▸ MATERIAL FOR THIS EXERCISE:
# # #

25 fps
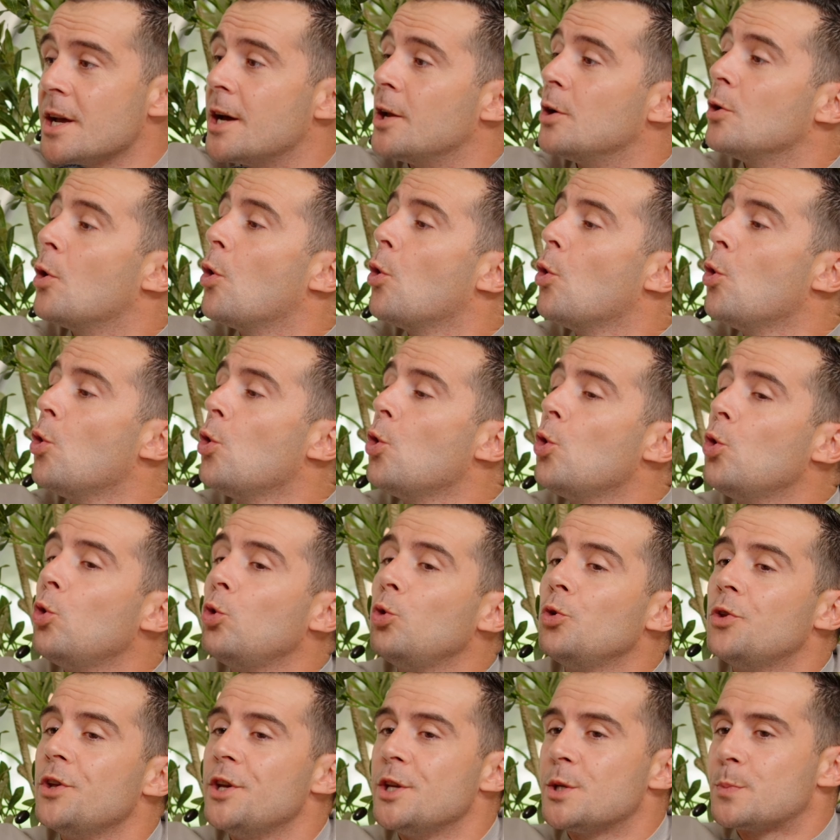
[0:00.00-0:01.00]
and all
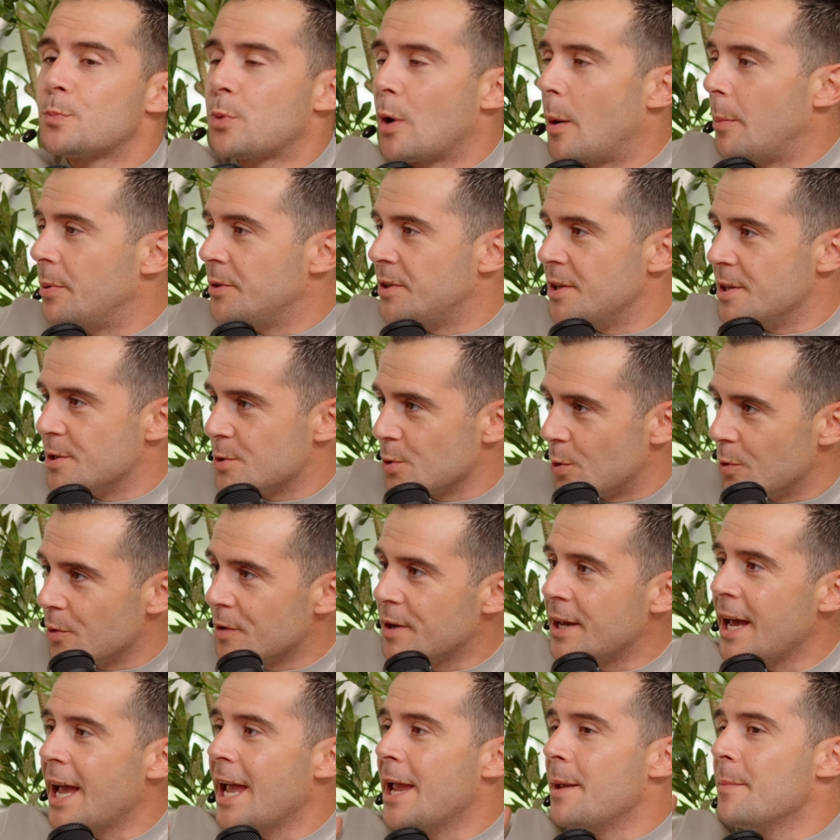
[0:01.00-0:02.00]
these properties sort of
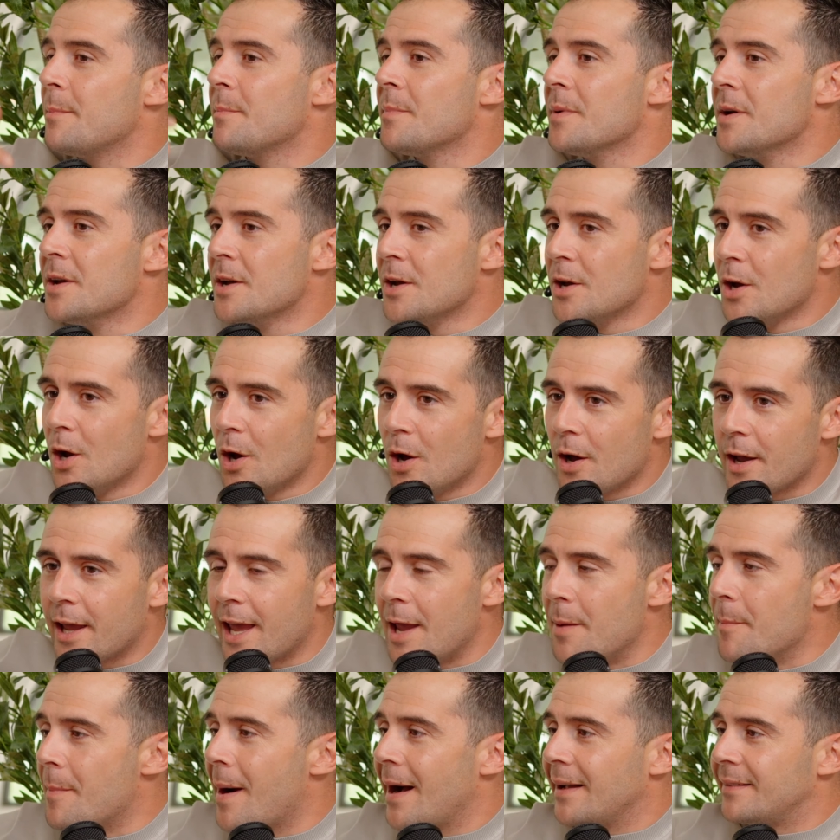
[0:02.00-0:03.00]
came
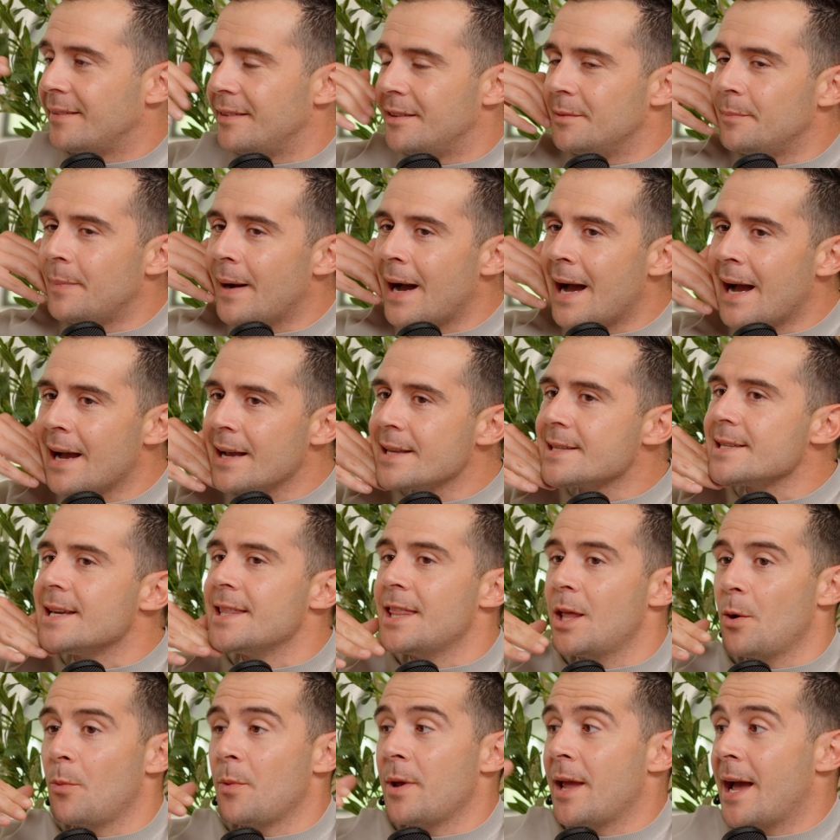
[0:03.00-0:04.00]
back to the banks, and
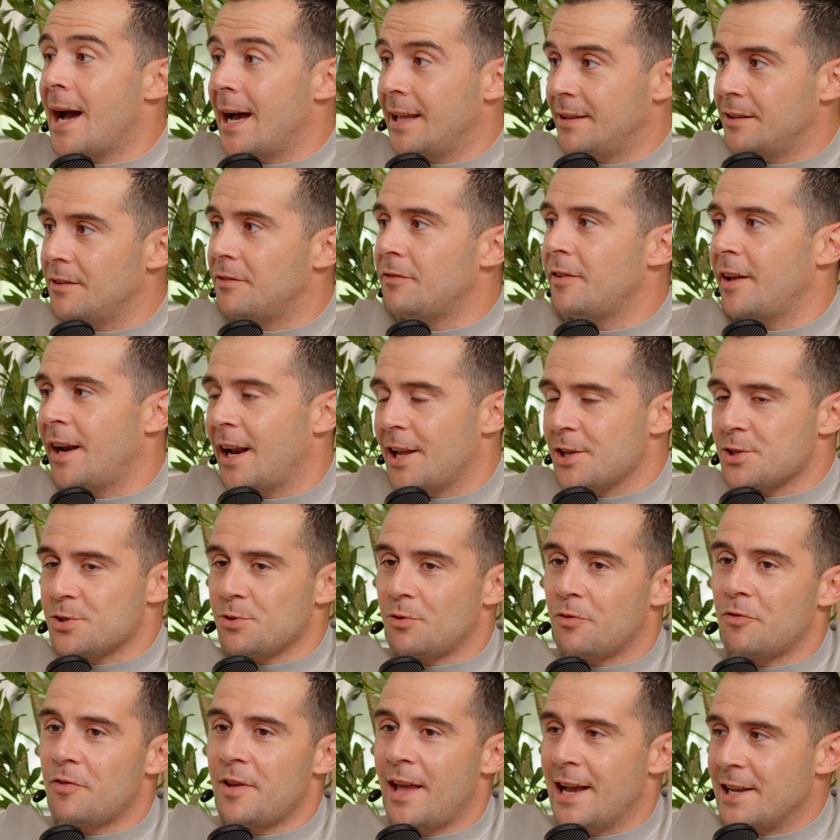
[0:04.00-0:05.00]
then we had the financial
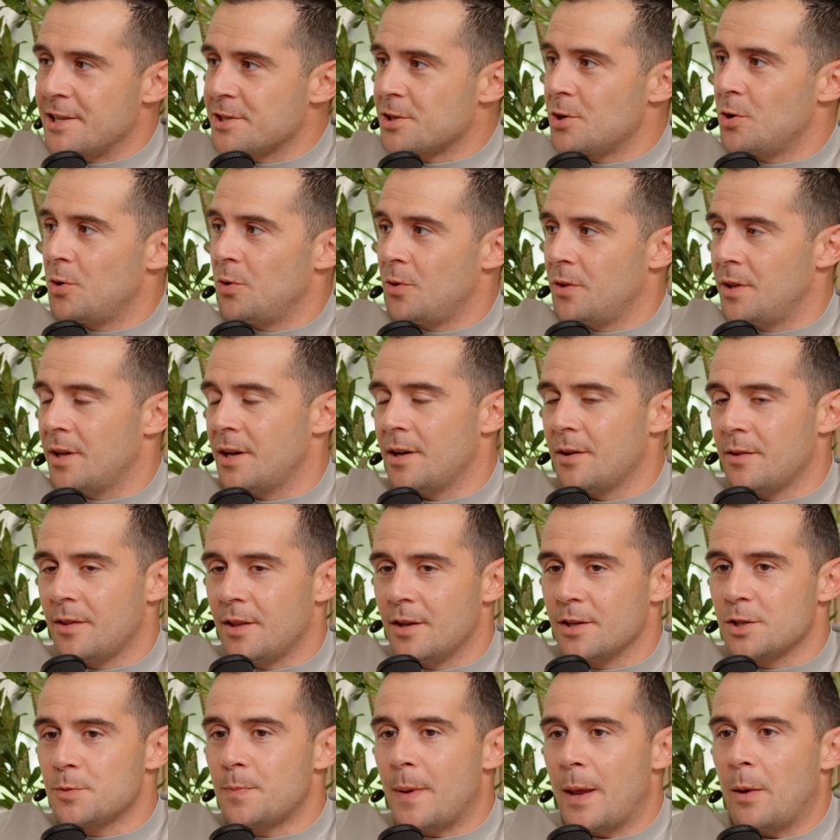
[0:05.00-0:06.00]
fiasco
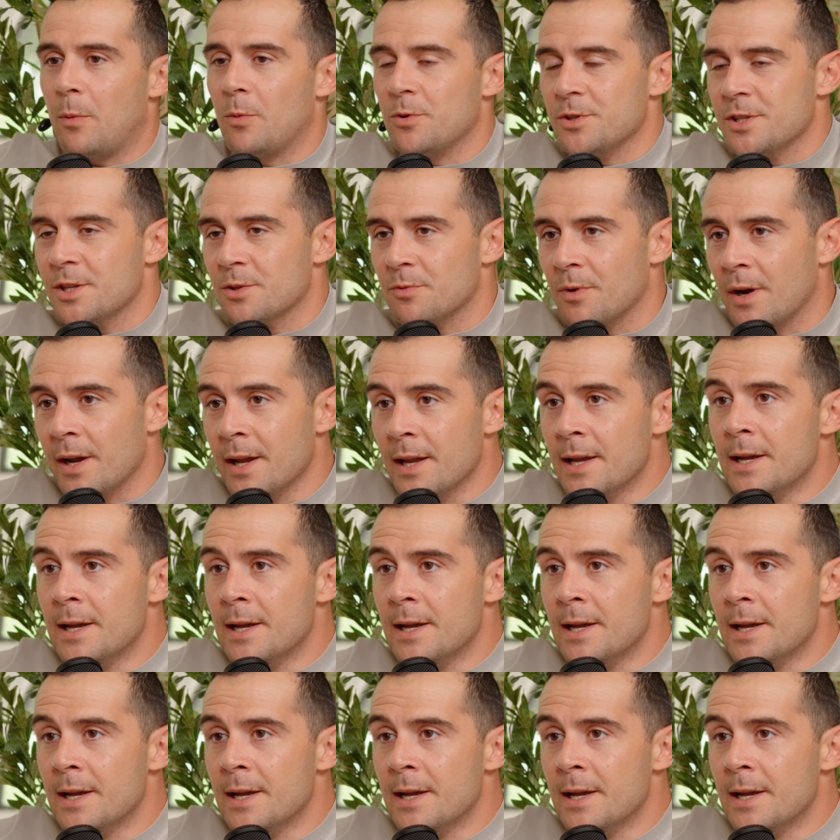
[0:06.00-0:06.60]
that Spain was in, right?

# # #

▸ EXERCISE BRIEF:
Your job is to transcribe the entries above exactly; skip the pictures.

▸ RESULT FOR THIS EXERCISE:
25 fps
[0:00.00-0:01.00]
and all
[0:01.00-0:02.00]
these properties sort of
[0:02.00-0:03.00]
came
[0:03.00-0:04.00]
back to the banks, and
[0:04.00-0:05.00]
then we had the financial
[0:05.00-0:06.00]
fiasco
[0:06.00-0:06.60]
that Spain was in, right?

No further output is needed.